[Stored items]
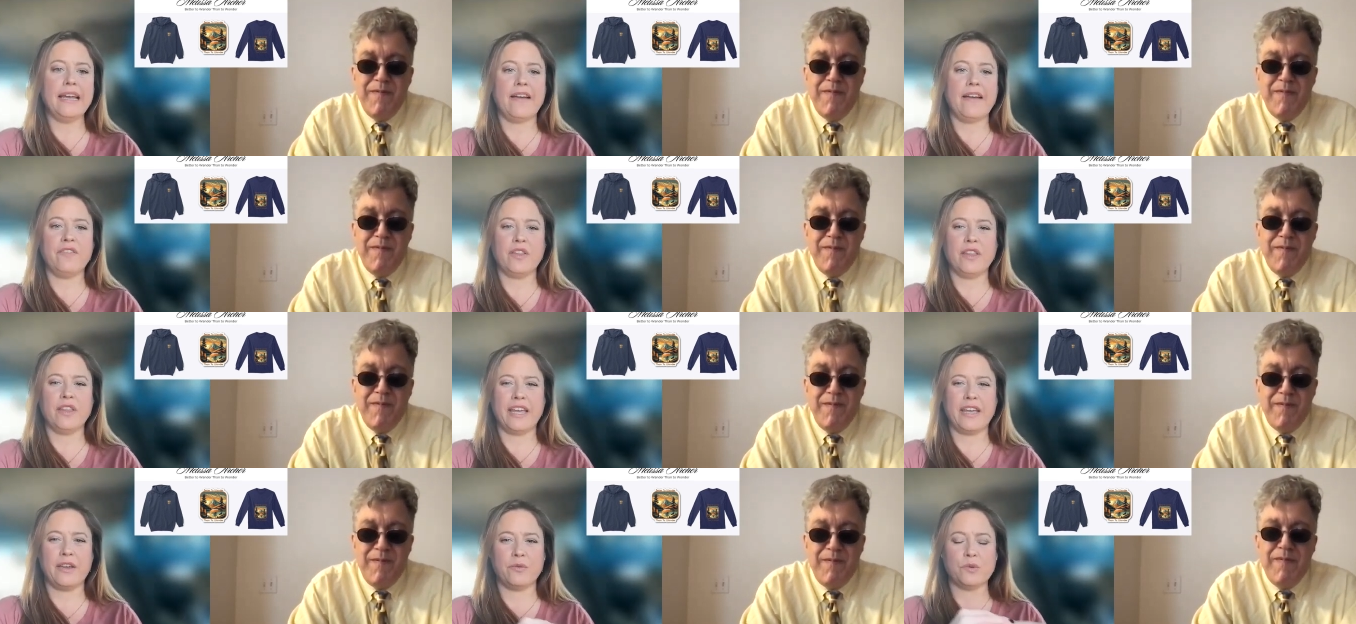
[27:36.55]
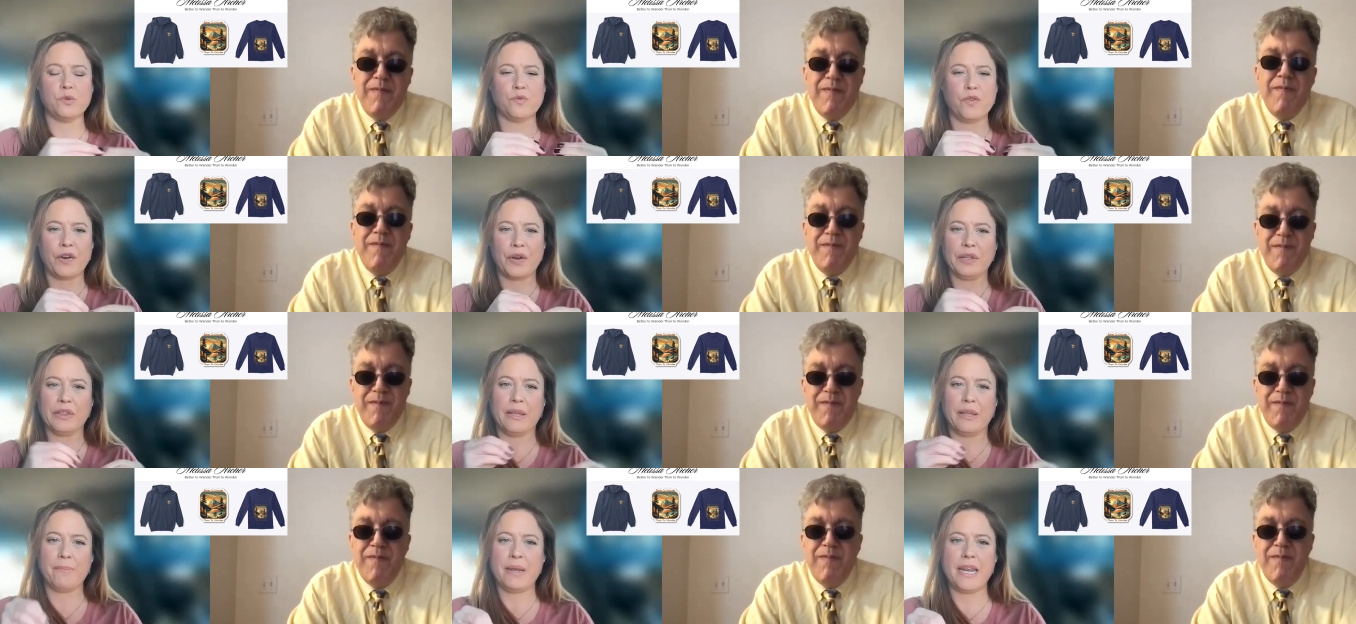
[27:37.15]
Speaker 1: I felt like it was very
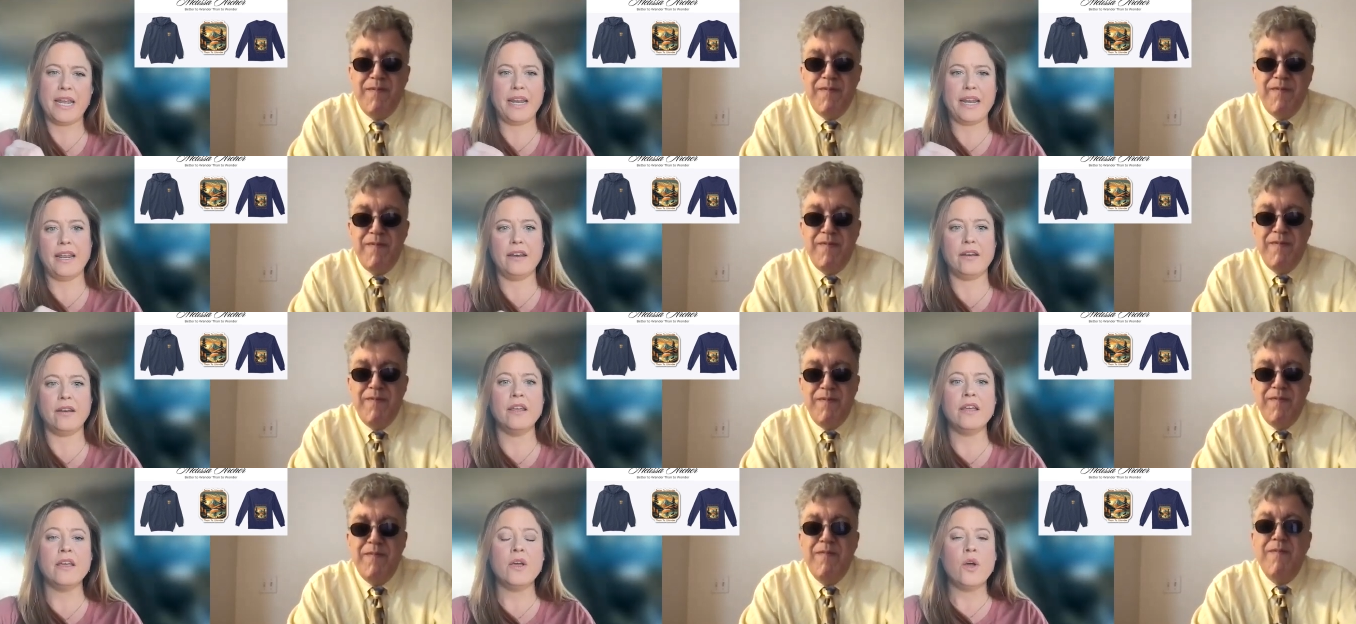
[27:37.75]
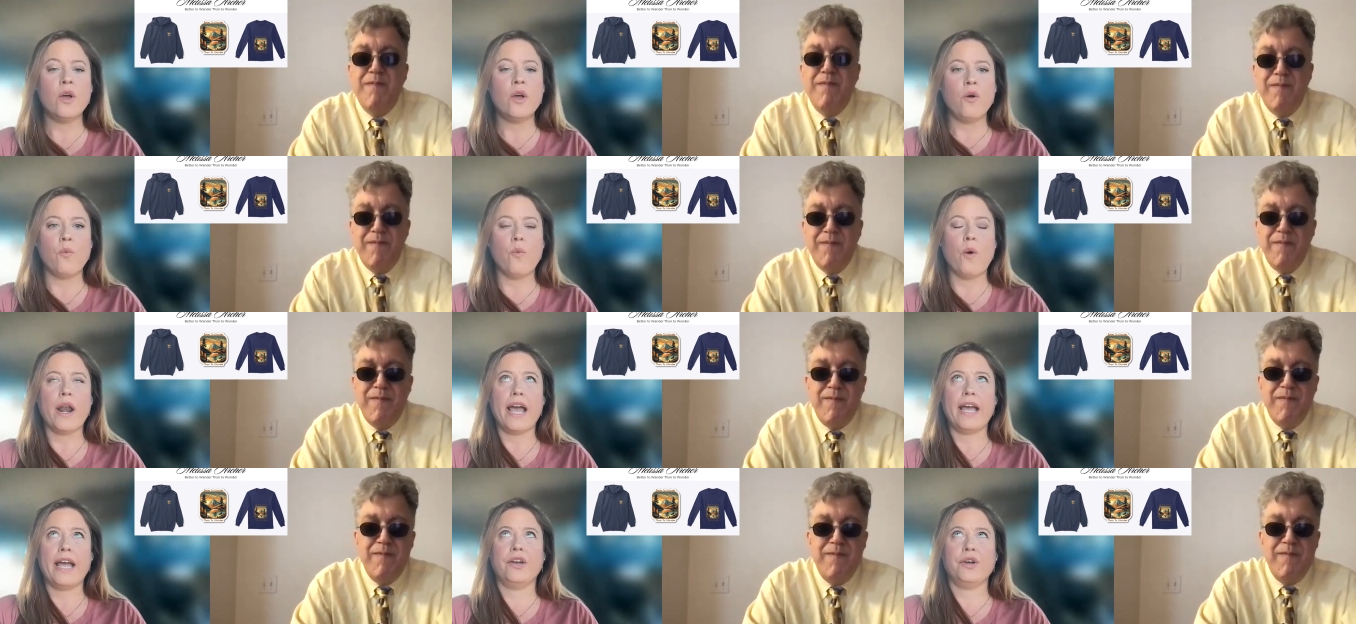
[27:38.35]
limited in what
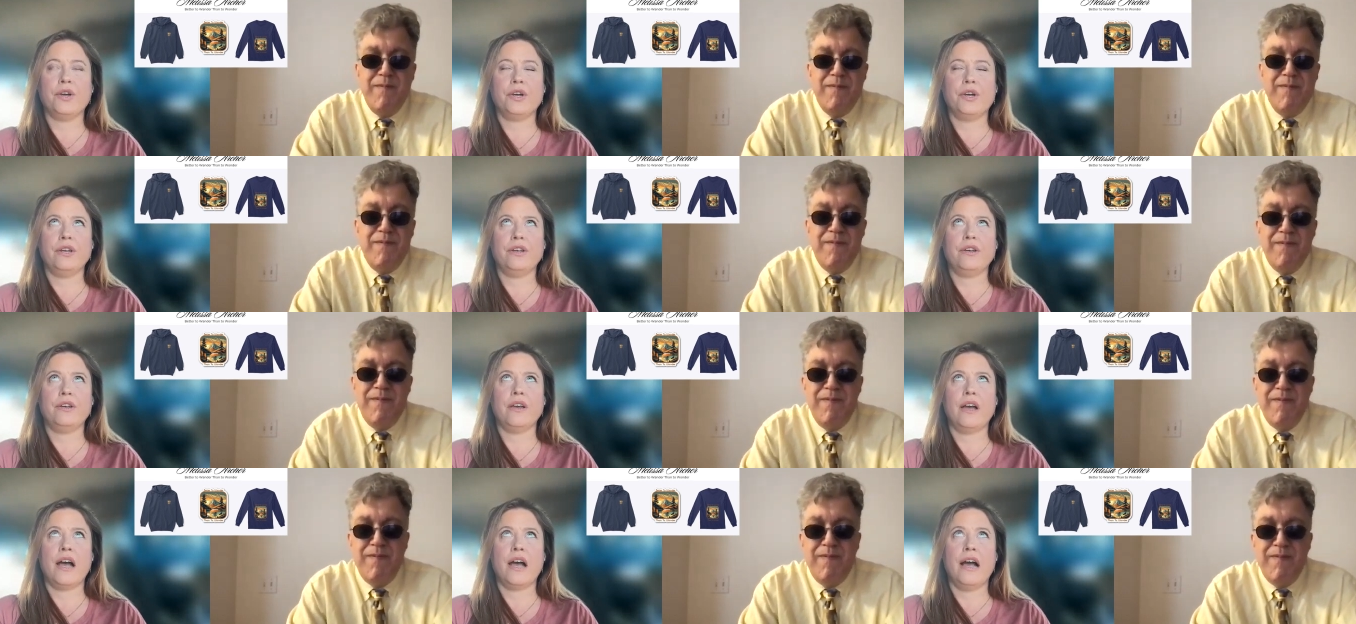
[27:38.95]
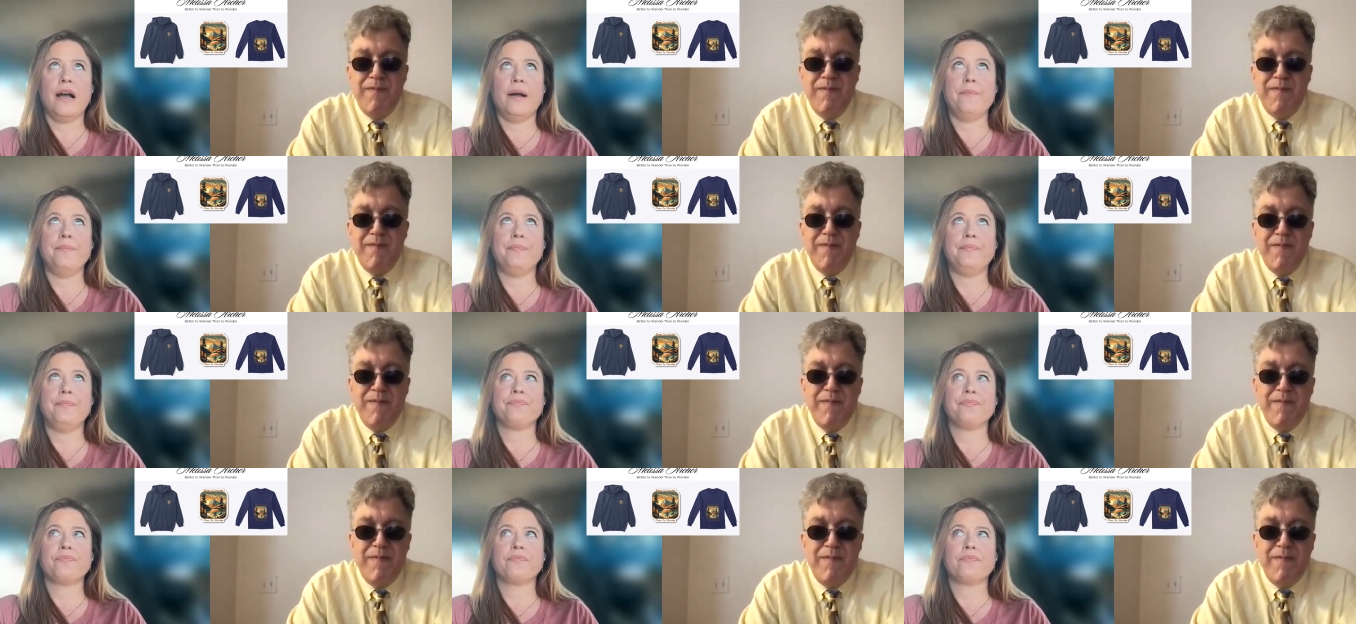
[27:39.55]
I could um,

* * *

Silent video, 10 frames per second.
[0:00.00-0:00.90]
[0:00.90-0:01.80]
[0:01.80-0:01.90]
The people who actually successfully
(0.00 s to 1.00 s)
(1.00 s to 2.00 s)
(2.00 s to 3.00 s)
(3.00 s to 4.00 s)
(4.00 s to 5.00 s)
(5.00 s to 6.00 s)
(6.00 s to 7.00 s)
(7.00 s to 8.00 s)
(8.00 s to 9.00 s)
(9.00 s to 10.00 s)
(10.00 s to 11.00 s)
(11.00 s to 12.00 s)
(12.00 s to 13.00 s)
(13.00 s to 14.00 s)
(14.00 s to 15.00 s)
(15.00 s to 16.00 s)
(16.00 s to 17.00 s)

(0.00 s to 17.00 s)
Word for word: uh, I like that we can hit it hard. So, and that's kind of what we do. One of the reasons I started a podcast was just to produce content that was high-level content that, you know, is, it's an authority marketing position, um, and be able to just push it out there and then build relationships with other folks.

> [Required work]
Your answer should be the lines above, from the line containing "(9.00 s to 10.00 s)" up to and including the line containing "Word for word: uh, I", reproduced exactly and with nothing else.

> [Result for this exercise]
(9.00 s to 10.00 s)
(10.00 s to 11.00 s)
(11.00 s to 12.00 s)
(12.00 s to 13.00 s)
(13.00 s to 14.00 s)
(14.00 s to 15.00 s)
(15.00 s to 16.00 s)
(16.00 s to 17.00 s)

(0.00 s to 17.00 s)
Word for word: uh, I like that we can hit it hard. So, and that's kind of what we do. One of the reasons I started a podcast was just to produce content that was high-level content that, you know, is, it's an authority marketing position, um, and be able to just push it out there and then build relationships with other folks.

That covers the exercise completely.